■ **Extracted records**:
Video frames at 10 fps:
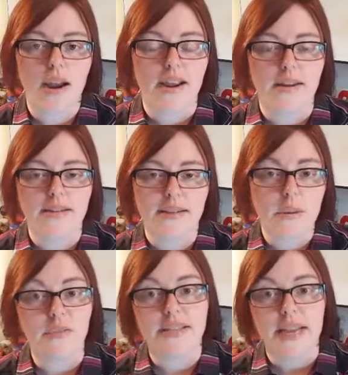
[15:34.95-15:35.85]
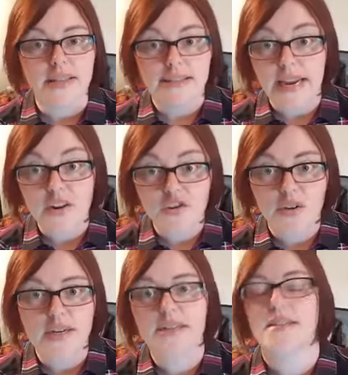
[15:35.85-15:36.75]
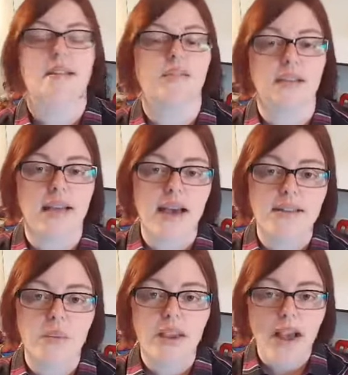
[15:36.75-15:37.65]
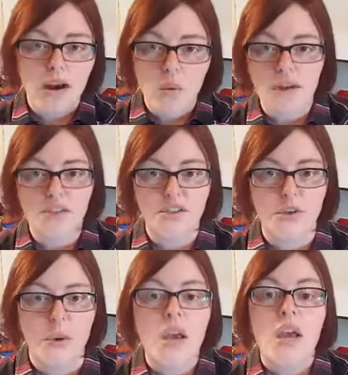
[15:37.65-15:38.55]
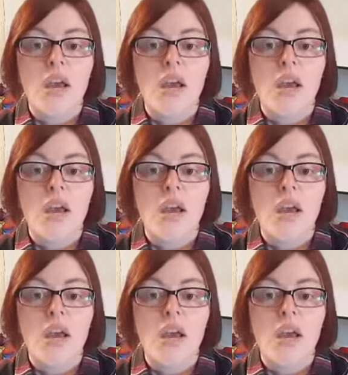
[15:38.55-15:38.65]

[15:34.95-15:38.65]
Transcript: and some people say it's dangerous and stuff like that. So we kind of wanted to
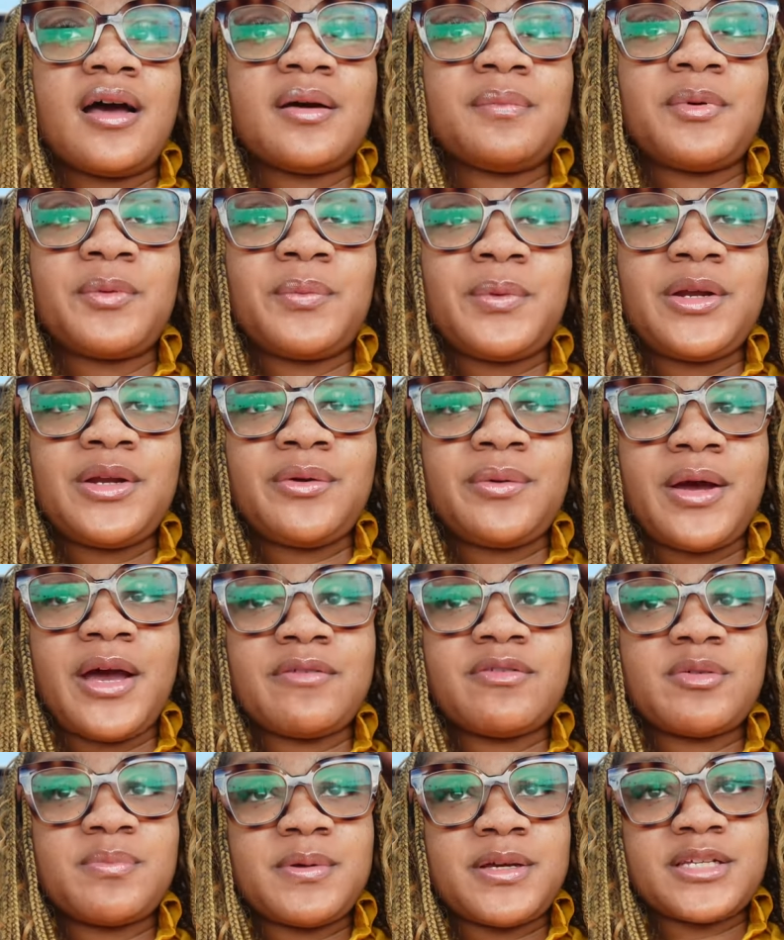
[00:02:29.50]
But we do
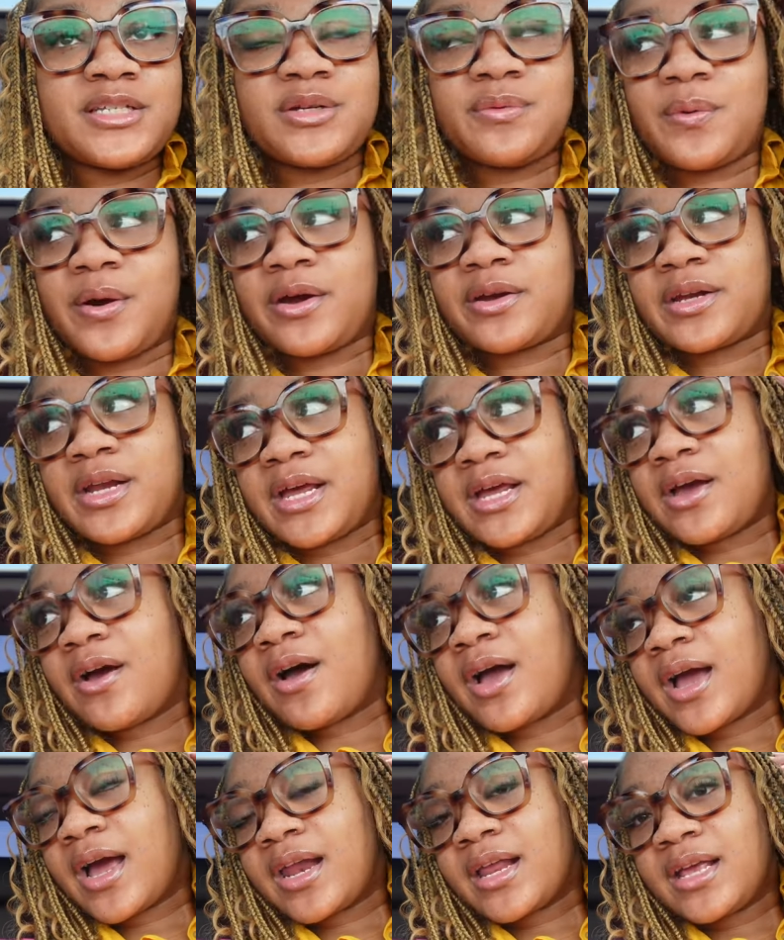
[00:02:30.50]
have a busy work day, y'all.
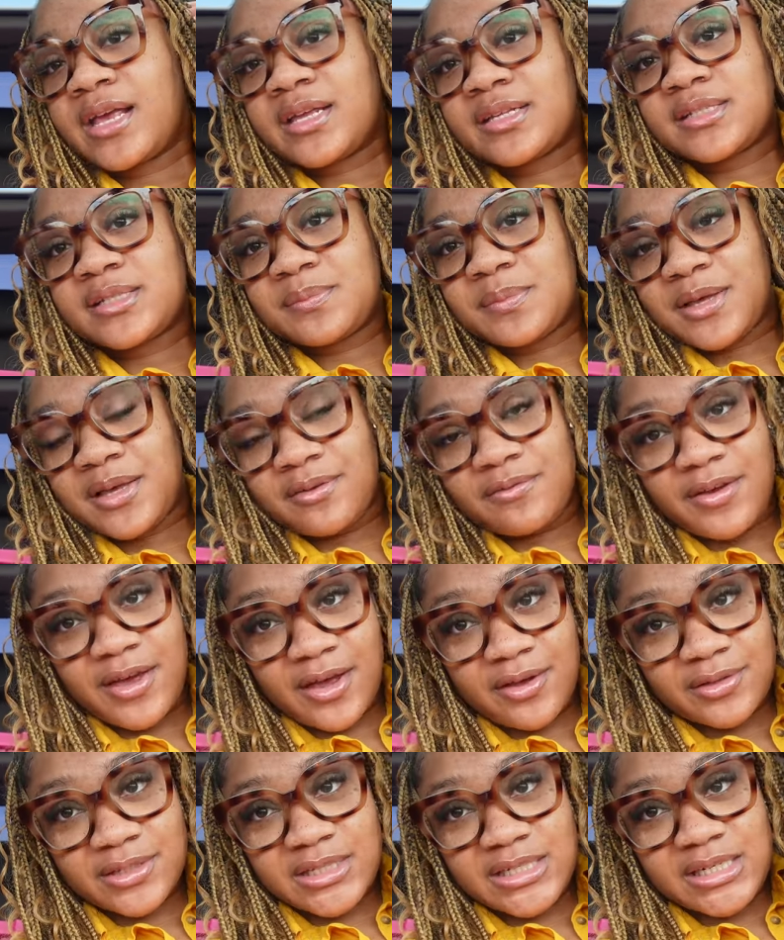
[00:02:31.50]
I gotta get some
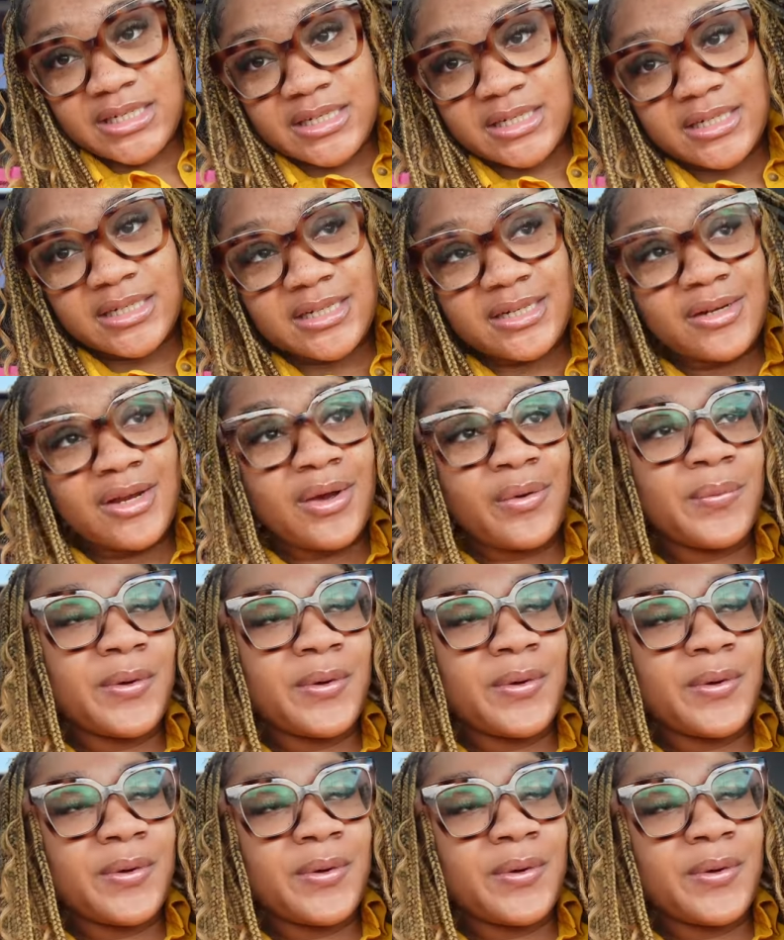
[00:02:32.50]
evals done.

■ **What to produce**: Your answer must be an exact transcription of the records above, minus the pictures.

■ **Answer box**:
Video frames at 10 fps:
[15:34.95-15:35.85]
[15:35.85-15:36.75]
[15:36.75-15:37.65]
[15:37.65-15:38.55]
[15:38.55-15:38.65]

[15:34.95-15:38.65]
Transcript: and some people say it's dangerous and stuff like that. So we kind of wanted to
[00:02:29.50]
But we do
[00:02:30.50]
have a busy work day, y'all.
[00:02:31.50]
I gotta get some
[00:02:32.50]
evals done.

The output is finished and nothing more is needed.